*ASSIGNMENT*:
The required output is a verbatim transcription of the listing, pictures excluded.

*INPUT FOR THIS TASK*:
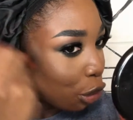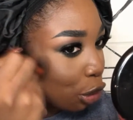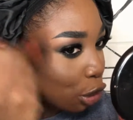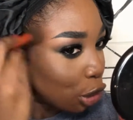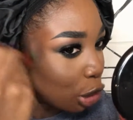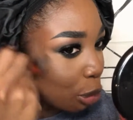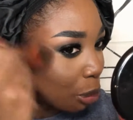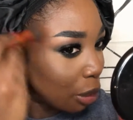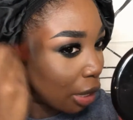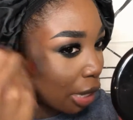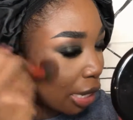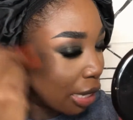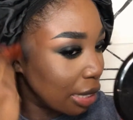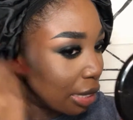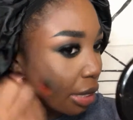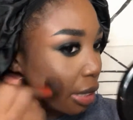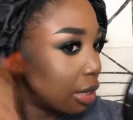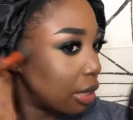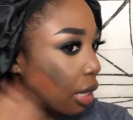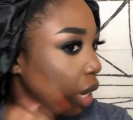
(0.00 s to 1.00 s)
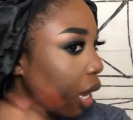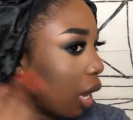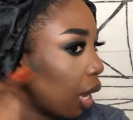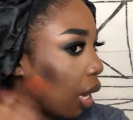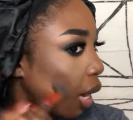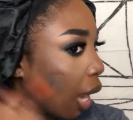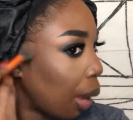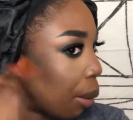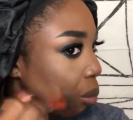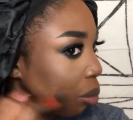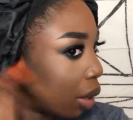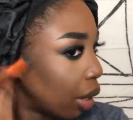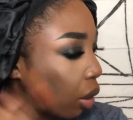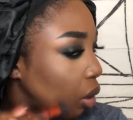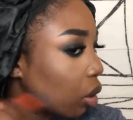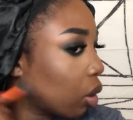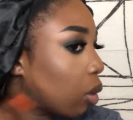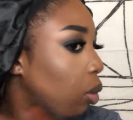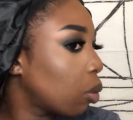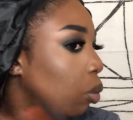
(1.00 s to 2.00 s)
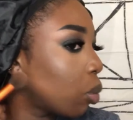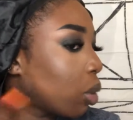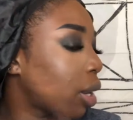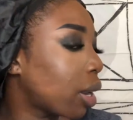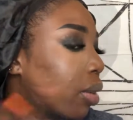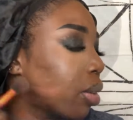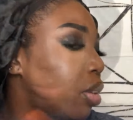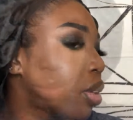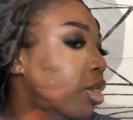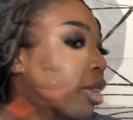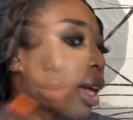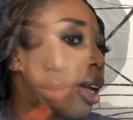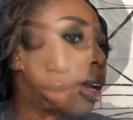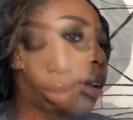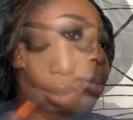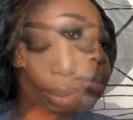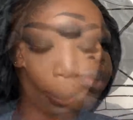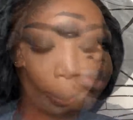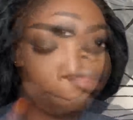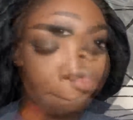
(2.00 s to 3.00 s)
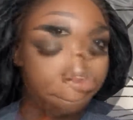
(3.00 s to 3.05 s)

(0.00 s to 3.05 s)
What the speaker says: Just because, yeah, I don't know what I would do without it.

*WRITTEN SOLUTION*:
(0.00 s to 1.00 s)
(1.00 s to 2.00 s)
(2.00 s to 3.00 s)
(3.00 s to 3.05 s)

(0.00 s to 3.05 s)
What the speaker says: Just because, yeah, I don't know what I would do without it.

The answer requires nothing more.